People tend to think of death as a singular phenomenon and a unique culmination. In a way, it certainly is.

But death also contains multiplicities. Albeit unconsciously, we experience many deaths during our lifetime. We don’t always give it a proper funeral, nor do we keep solemn silences and give farewells afterwards. Most of the time, our deaths go unnoticed, unclaimed, and unvalued.

In fact, we experience death each year, whenever we grow older, wiser, or sicker. Each time we encounter change, as small as it may be, we are dramatically transformed and acquire new identities.

As we evolve, there are parts within us that disappear and perish. Sometimes, those parts are missed, and their loss is easily felt. When we fall sick, for example, we lose our healthy spirits and all the infinite possibilities that are entwined with them, as well as the joy of awakening and the fondness towards our physical bodies. Even after healing, we are never the same. Scarred by the shadows of pain, we become more cautious, more aware of our contingency and thus, either more excited or dreadful to live, hope and expect.

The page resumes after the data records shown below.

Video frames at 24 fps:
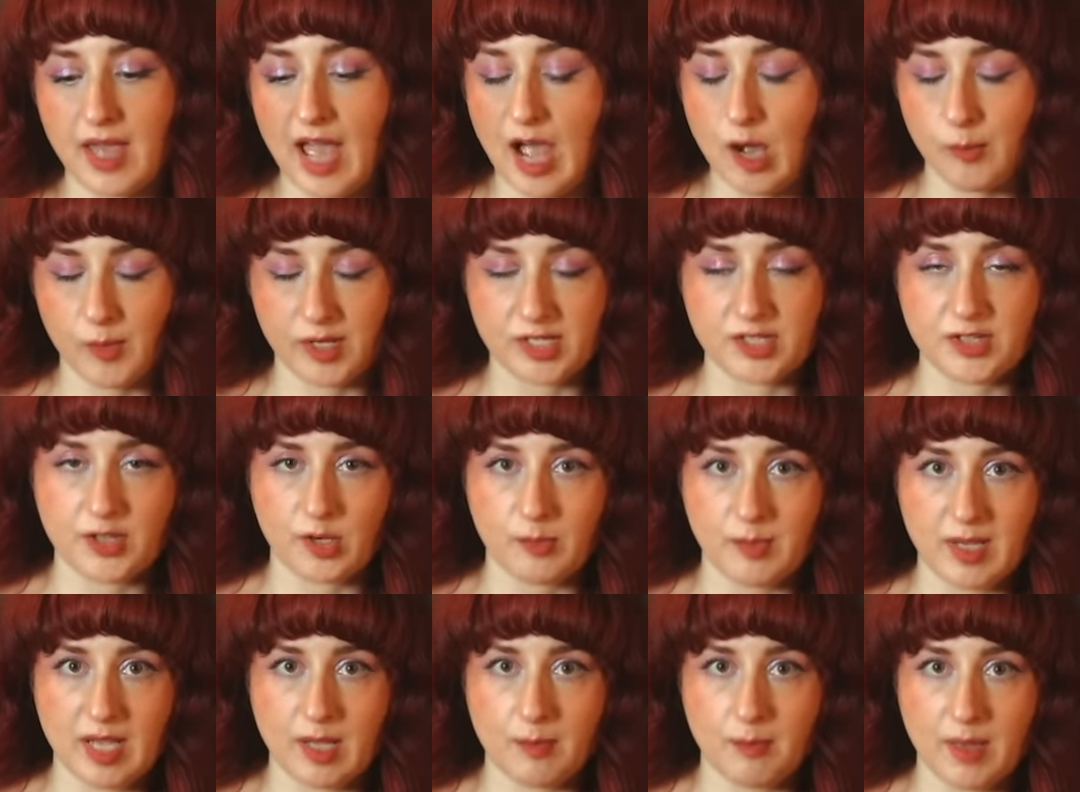how much they're
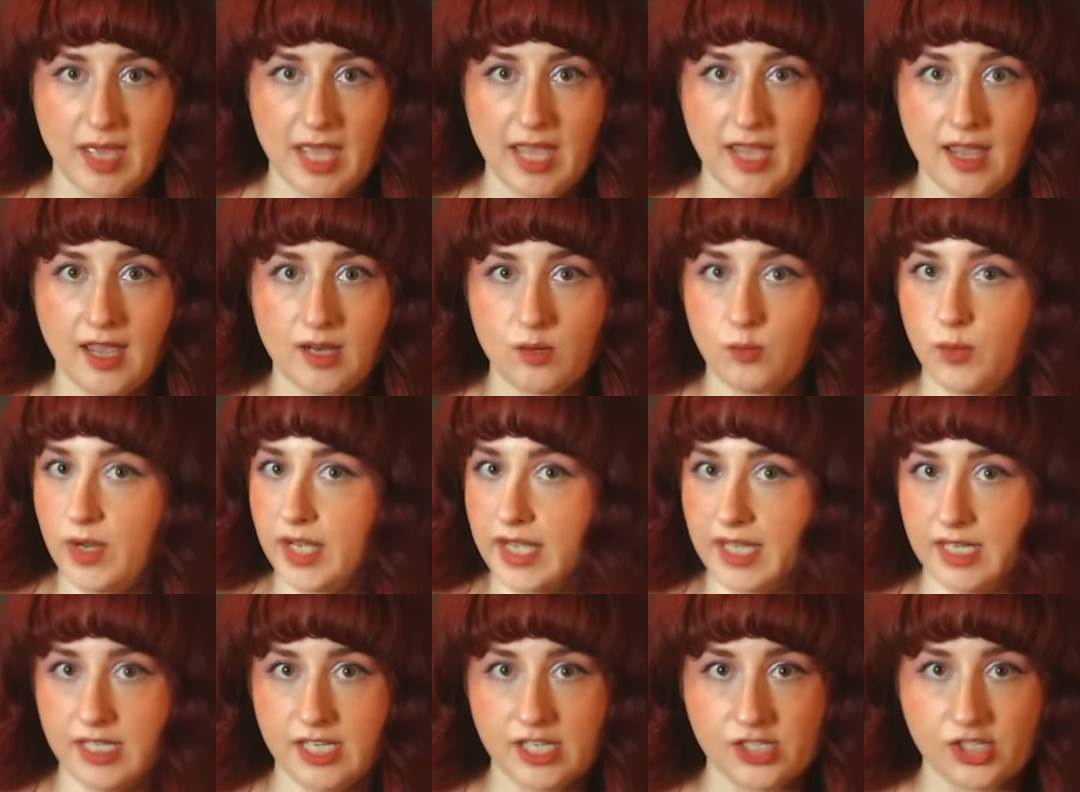being paid, what
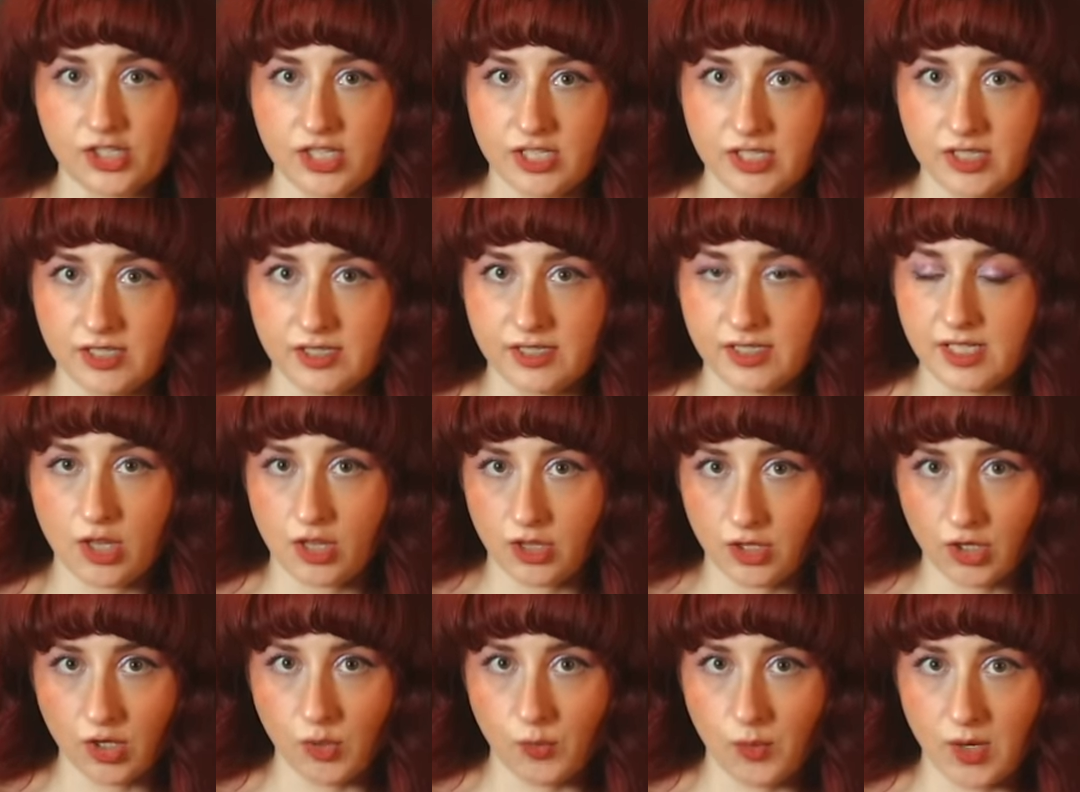conditions
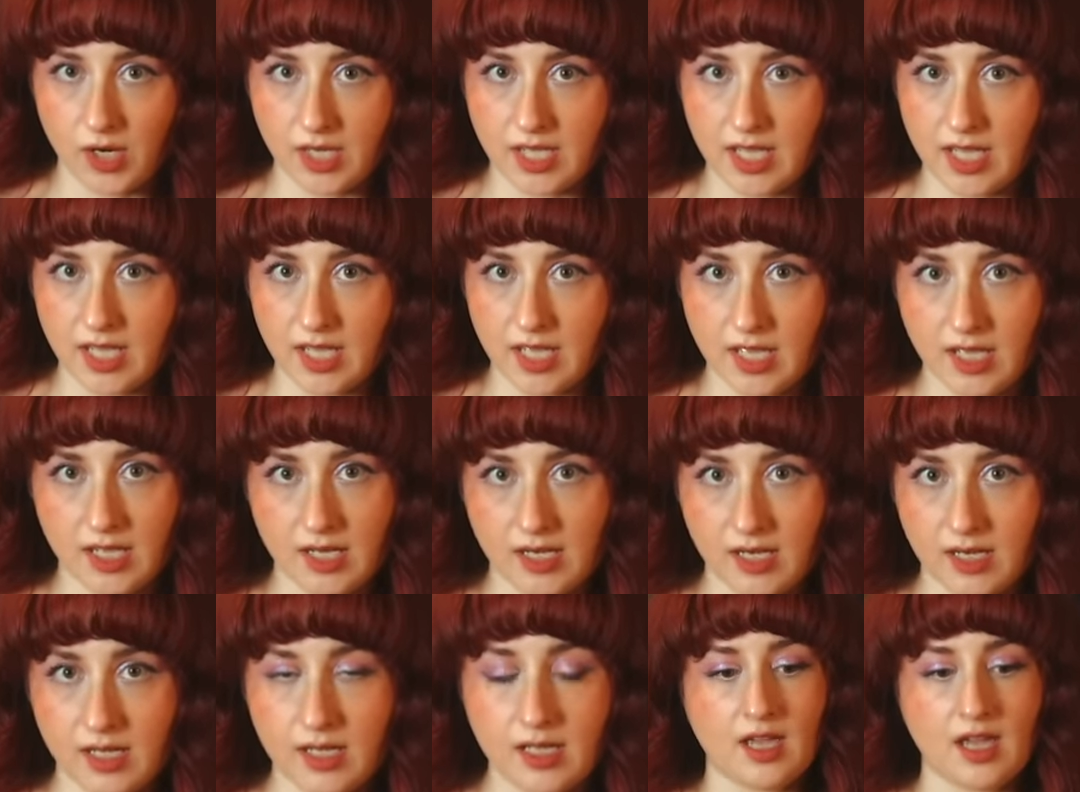they're working
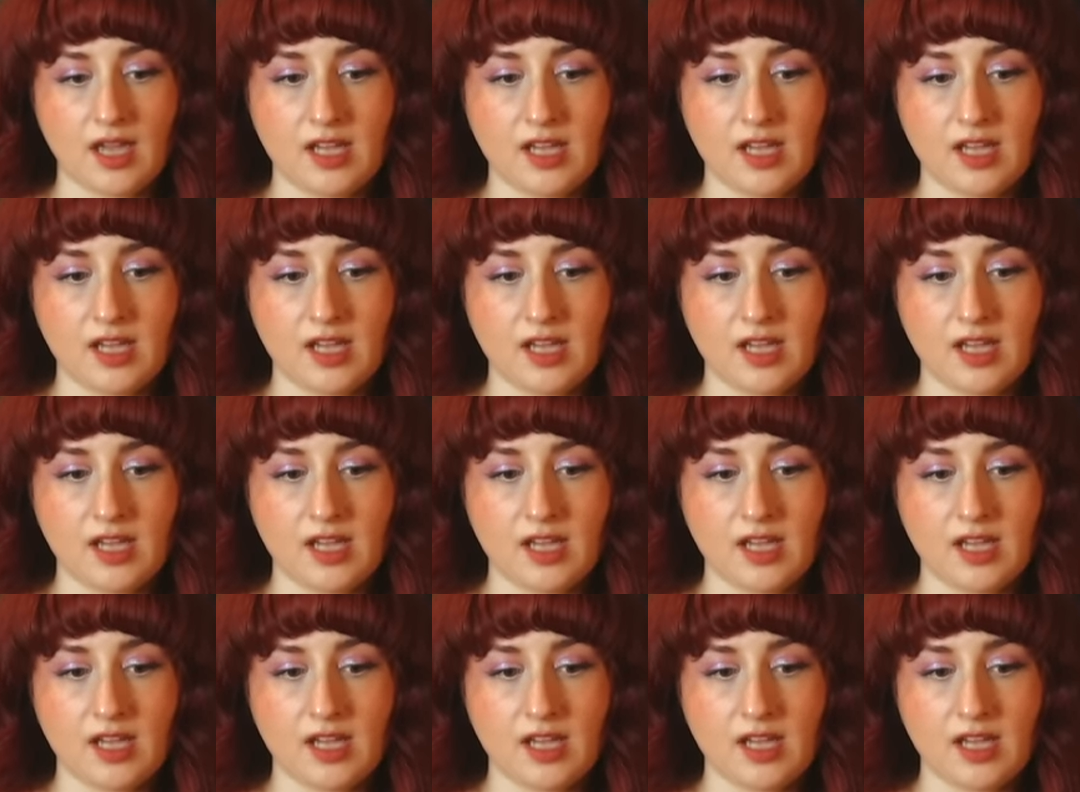in,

Nonetheless, that is not always the case. There are times when the extinction of our past selves is perceived as superfluous because we are too excited to embrace the new stage that change has brought, to even fathom the idea that something has been lost. Without acknowledging the storm, we quickly leap above flooding towns and bury what has been broken under new homes and beautiful buildings made of concrete of exhilaration and bricks of delight.

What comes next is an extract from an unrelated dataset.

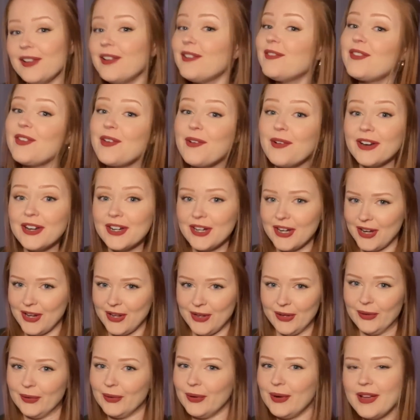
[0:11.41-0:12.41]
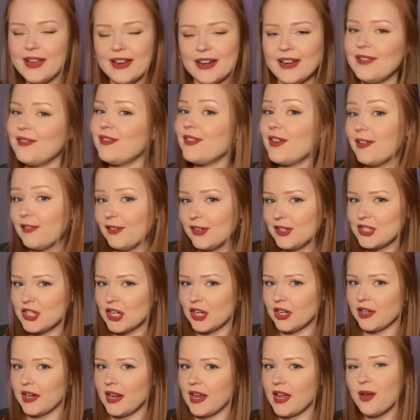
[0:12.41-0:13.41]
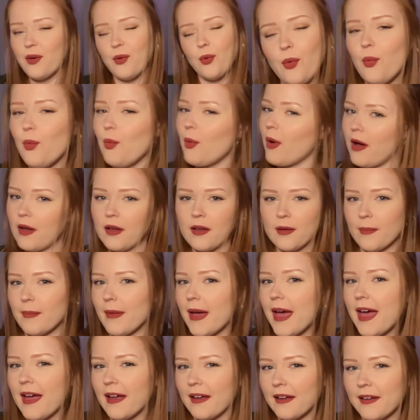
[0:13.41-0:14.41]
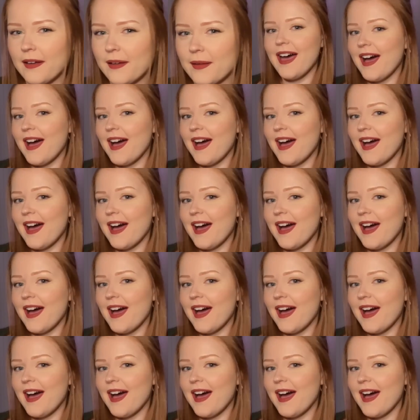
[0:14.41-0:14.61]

If you are new and if you're returning, welcome back.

Such are the instances that can be glimpsed when children become young adults. When little girls become women, mothers, and superheroines; when little boys become men, fathers, and heroes. When pluralities of possibilities become singular definitions, and dreams become realities; when happiness comes too fast and we’re celebrating carpe diem, when do we give ourselves time to mourn what we could have become?

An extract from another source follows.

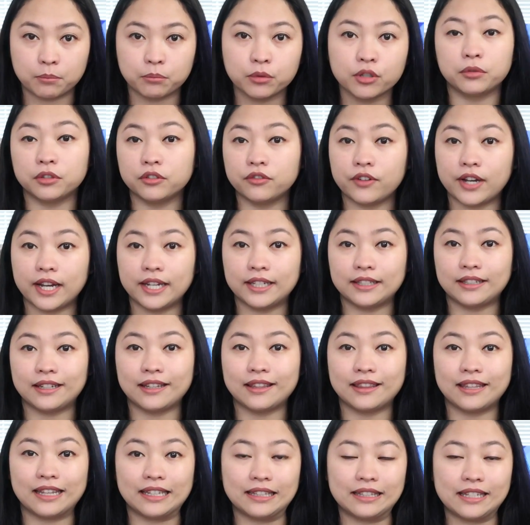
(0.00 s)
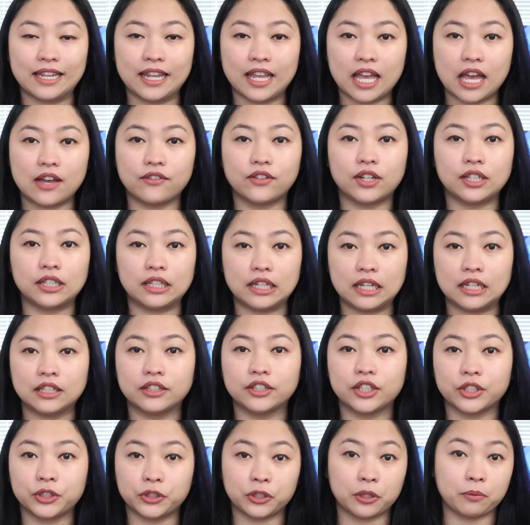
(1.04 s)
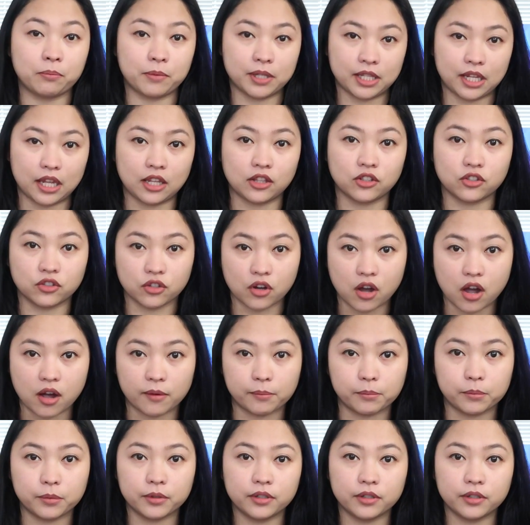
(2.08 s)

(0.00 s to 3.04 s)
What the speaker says: provided that they have an indeterminate job.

Whatever the satisfaction that derives from such process, there is always something that is killed and left behind, that fades away into nothingness or is reduced to a sigh under waves of regret, oblivion, and melancholic thoughts. These deaths, although overshadowed by the seemingly all-encompassing impatience, matter. They are, after all, the reason why we become what we are in the present. We had to leave parts of ourselves to die to become what we need to be in the future.

When we let these deaths go with no additional thought, we tend to forget what those precious parts of ours have done for us, and the lessons we have learned from them. For instance, when the child in us dies to welcome adulthood, we often forget how to stand after being wounded by falls, how to be proud of our scars, how to enjoy our loneliness and how to be fearless again.

Thus, we turn meaningful parts of ourselves into mere experiences, as if they could be replicated anytime we desire to and multiplied as many times as we want to. If we think about our lives carefully, there are many events that have killed us. But how many silences have we undertaken to reflect upon the aftermath?

Perhaps if we did, we would lose less, see more and live more wholesome days, without the burden of dislocation and void after changes and growth.